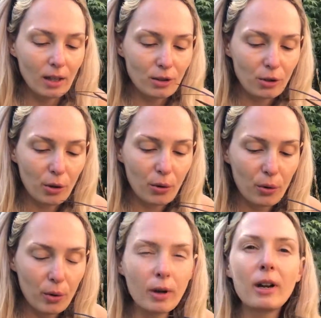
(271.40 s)

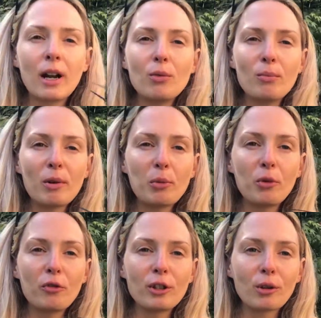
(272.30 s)
So Radu, my
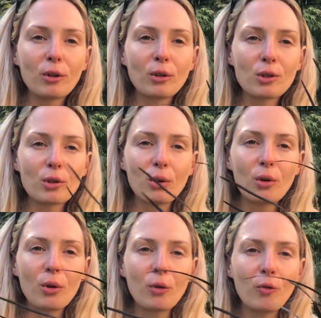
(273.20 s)
boyfriend,
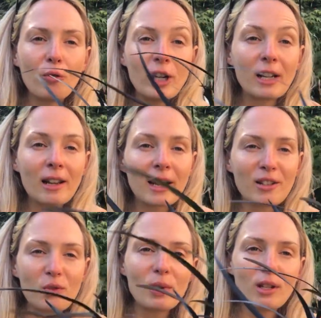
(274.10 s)
also really liked
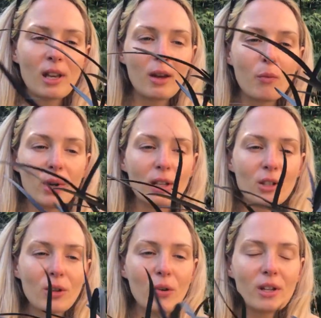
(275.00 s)
it when he
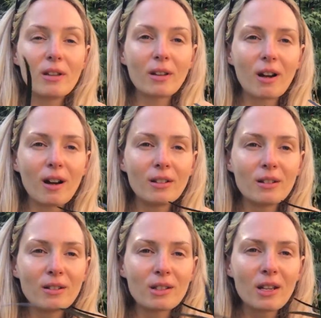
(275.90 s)
saw it in the
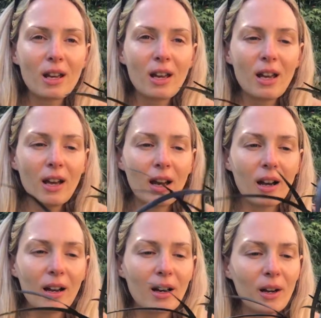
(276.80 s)
gardens,
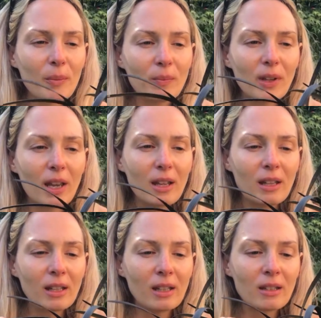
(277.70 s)
and
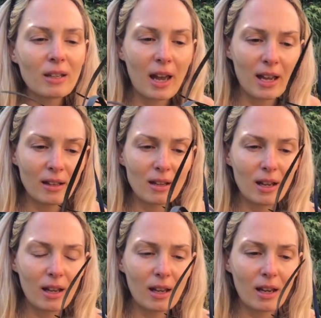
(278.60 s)
it had
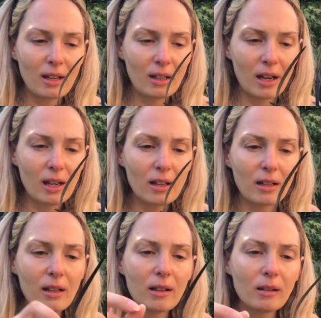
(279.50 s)
the
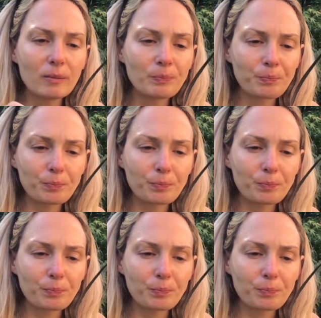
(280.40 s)
little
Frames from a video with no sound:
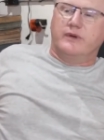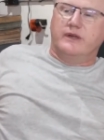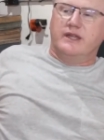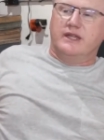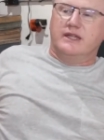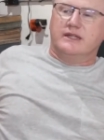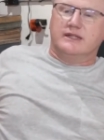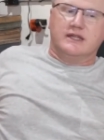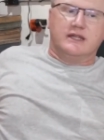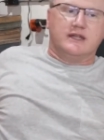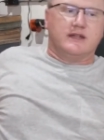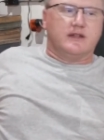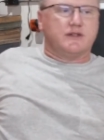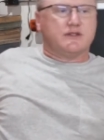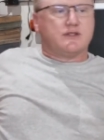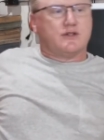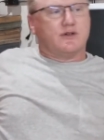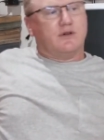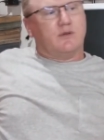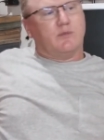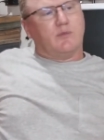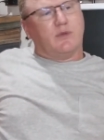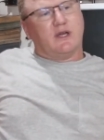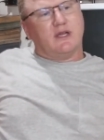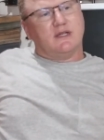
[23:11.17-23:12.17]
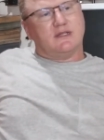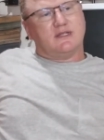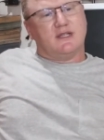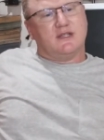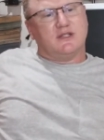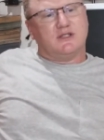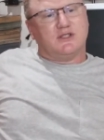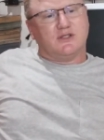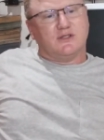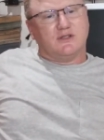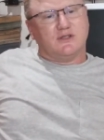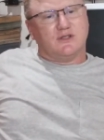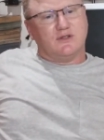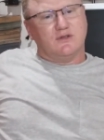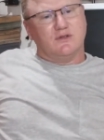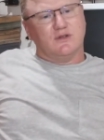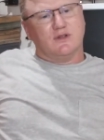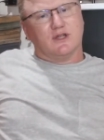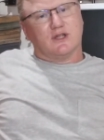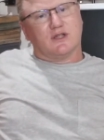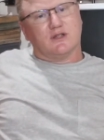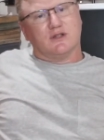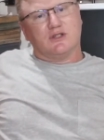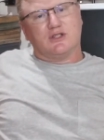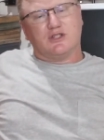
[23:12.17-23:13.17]
And then I'll turn my attention to
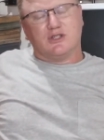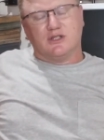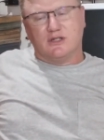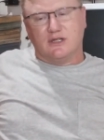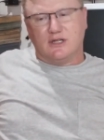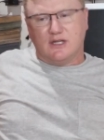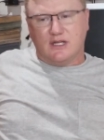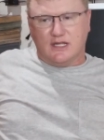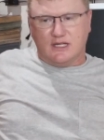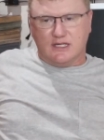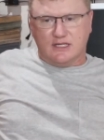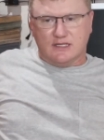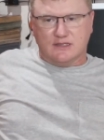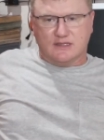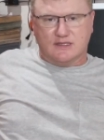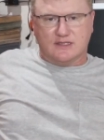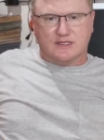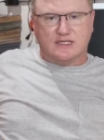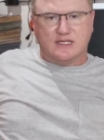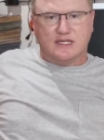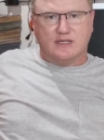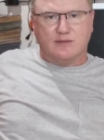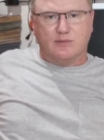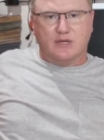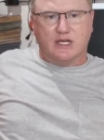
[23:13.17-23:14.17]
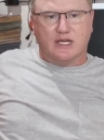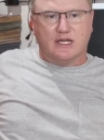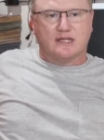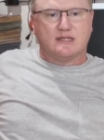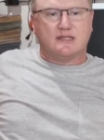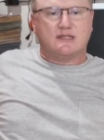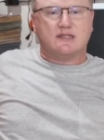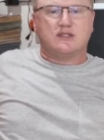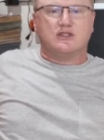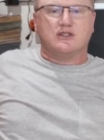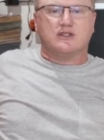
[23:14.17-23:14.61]
the cushion and the seat backs,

○ ○ ○ ○ ○

§ **INSTRUCTIONS TO FOLLOW**
Everything in the data must be printed verbatim except the pictures.

§ **SOLUTION**
(271.40 s)

(272.30 s)
So Radu, my
(273.20 s)
boyfriend,
(274.10 s)
also really liked
(275.00 s)
it when he
(275.90 s)
saw it in the
(276.80 s)
gardens,
(277.70 s)
and
(278.60 s)
it had
(279.50 s)
the
(280.40 s)
little
Frames from a video with no sound:
[23:11.17-23:12.17]
[23:12.17-23:13.17]
And then I'll turn my attention to
[23:13.17-23:14.17]
[23:14.17-23:14.61]
the cushion and the seat backs,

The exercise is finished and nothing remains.